The scheme then relies on satellite technology to track, measure, and remotely verify such sequestered carbon dioxide, and eventually certify it as carbon offset certificates. These certificates can be sold on carbon markets, through which participating farmers would receive a share of sales revenues. Part of these funds could be deducted to pay for agricultural insurance premiums. Etherisc’s platform has the ability to manage and track the end-to-end transactions this scheme would involve.
So how would this work in practice? Several actors would have roles to play (Figure 1):
Figure 1: Etherisc’s carbon farming programme
“If 97% of smallholder farmers can’t afford insurance, then smallholder farmers simply don’t earn enough. Yet, the price of climate risk is increasing.
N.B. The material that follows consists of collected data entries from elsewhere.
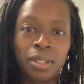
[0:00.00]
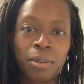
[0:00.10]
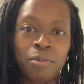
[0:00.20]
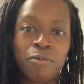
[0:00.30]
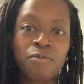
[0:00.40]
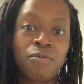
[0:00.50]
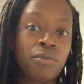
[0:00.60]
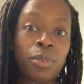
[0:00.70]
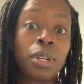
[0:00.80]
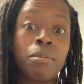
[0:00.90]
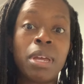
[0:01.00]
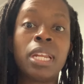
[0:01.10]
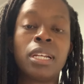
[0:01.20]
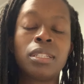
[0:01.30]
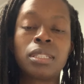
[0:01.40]
you know, three
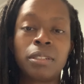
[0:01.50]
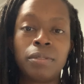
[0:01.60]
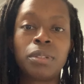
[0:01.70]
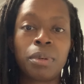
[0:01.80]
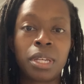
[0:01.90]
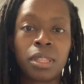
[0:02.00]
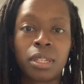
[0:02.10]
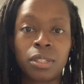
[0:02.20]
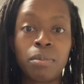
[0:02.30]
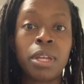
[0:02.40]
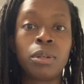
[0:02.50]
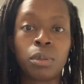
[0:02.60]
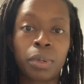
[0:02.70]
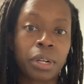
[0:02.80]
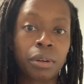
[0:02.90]
minutes of doing this
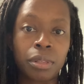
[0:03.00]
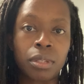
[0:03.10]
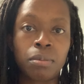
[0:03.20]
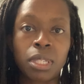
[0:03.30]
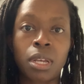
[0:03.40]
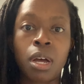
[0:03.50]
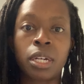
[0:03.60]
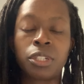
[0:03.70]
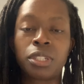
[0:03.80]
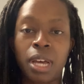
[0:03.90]
manual work or this massage,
We can’t reverse that, but what we can do is connect farmers to the carbon markets, where increasing numbers of large corporations are looking for high-quality carbon offsets to meet their net-zero targets.” Jan Stockhausen, Chief Legal Architect of Etherisc and Director of Etherisc Impact B.V. |
So far, Etherisc has identified partners for some of its first use cases. Several projects are already targeting smallholder farmers for a specific approach to carbon farming based on the crop they plant, with particular crops prioritised by country. For instance, rice farmers in Ghana have been targeted by UNDP with alternate wetting and drying irrigation, while other organisations target cocoa farmers in Côte d’Ivoire and coffee farmers in Colombia with agroforestry. In Kenya, biochar strategies have been implemented across farmers playing several types of crops.
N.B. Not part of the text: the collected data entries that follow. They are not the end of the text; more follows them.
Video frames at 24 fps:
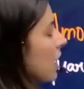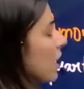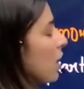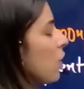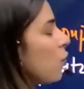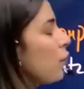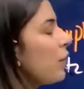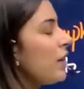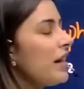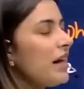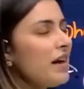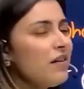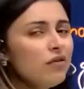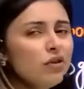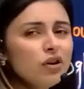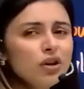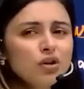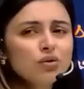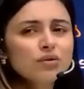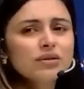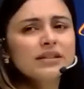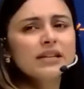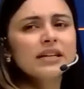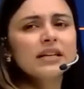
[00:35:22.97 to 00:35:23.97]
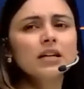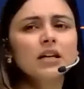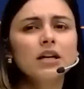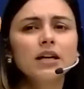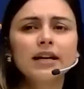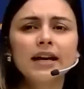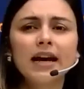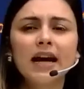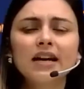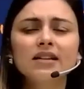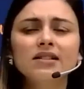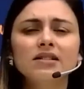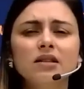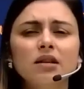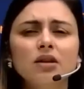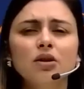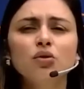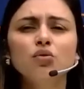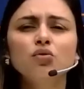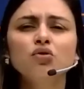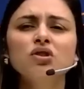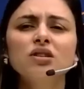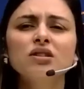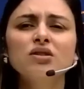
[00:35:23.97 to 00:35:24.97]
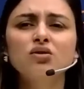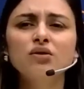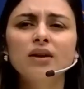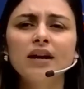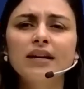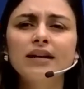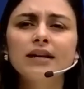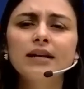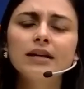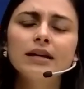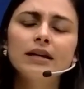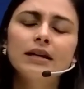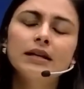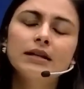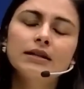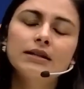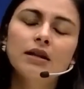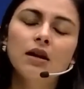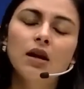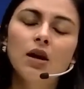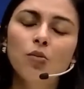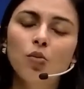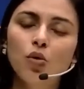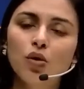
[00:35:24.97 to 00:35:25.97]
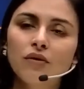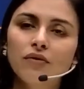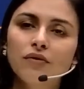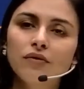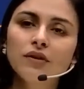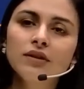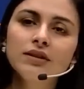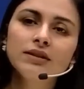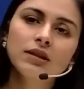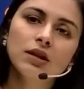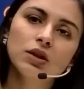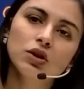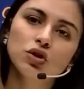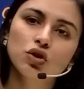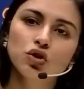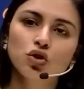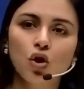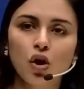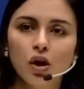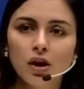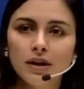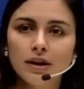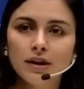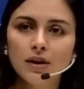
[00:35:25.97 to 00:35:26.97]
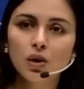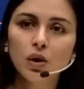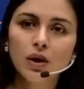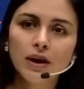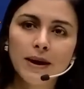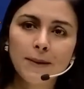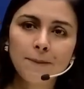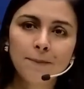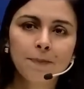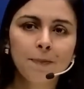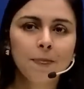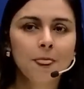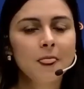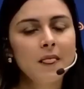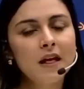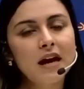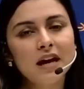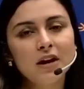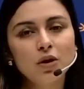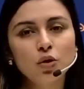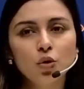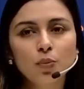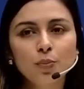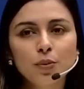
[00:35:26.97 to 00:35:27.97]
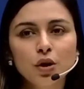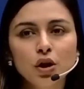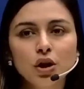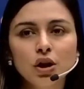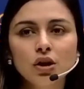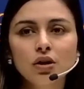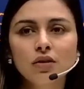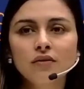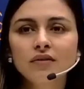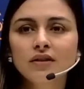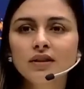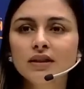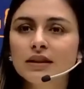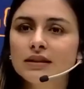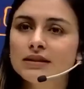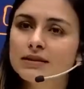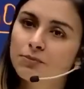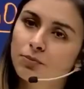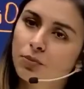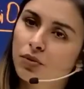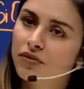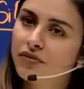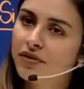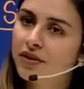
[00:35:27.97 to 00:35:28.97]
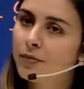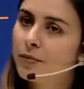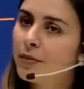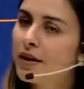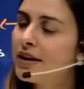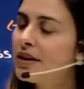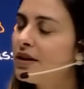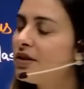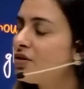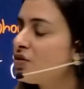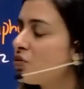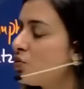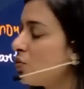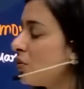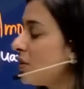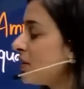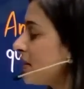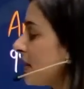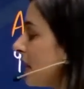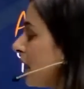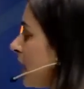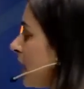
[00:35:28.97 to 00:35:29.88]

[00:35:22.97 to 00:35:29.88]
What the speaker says: Whenever you see a glass, you just write it, it is an amorphous solid, okay? I hope you're clear with this. Perfect, my dear students.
With various parts of the world seeing extreme weather conditions occur regularly, the cost of insuring risks that smallholder farmers face is likely to increase and may remain high. This scheme has the potential to overcome the affordability barrier that millions of smallholder farmers face worldwide. By reducing farmers’ price sensitivity, more insurance providers may be compelled to offer agricultural insurance products too. While early pilots are ongoing, additional partnerships are required to bring funding and distribution potential to enable the scheme to scale and succeed.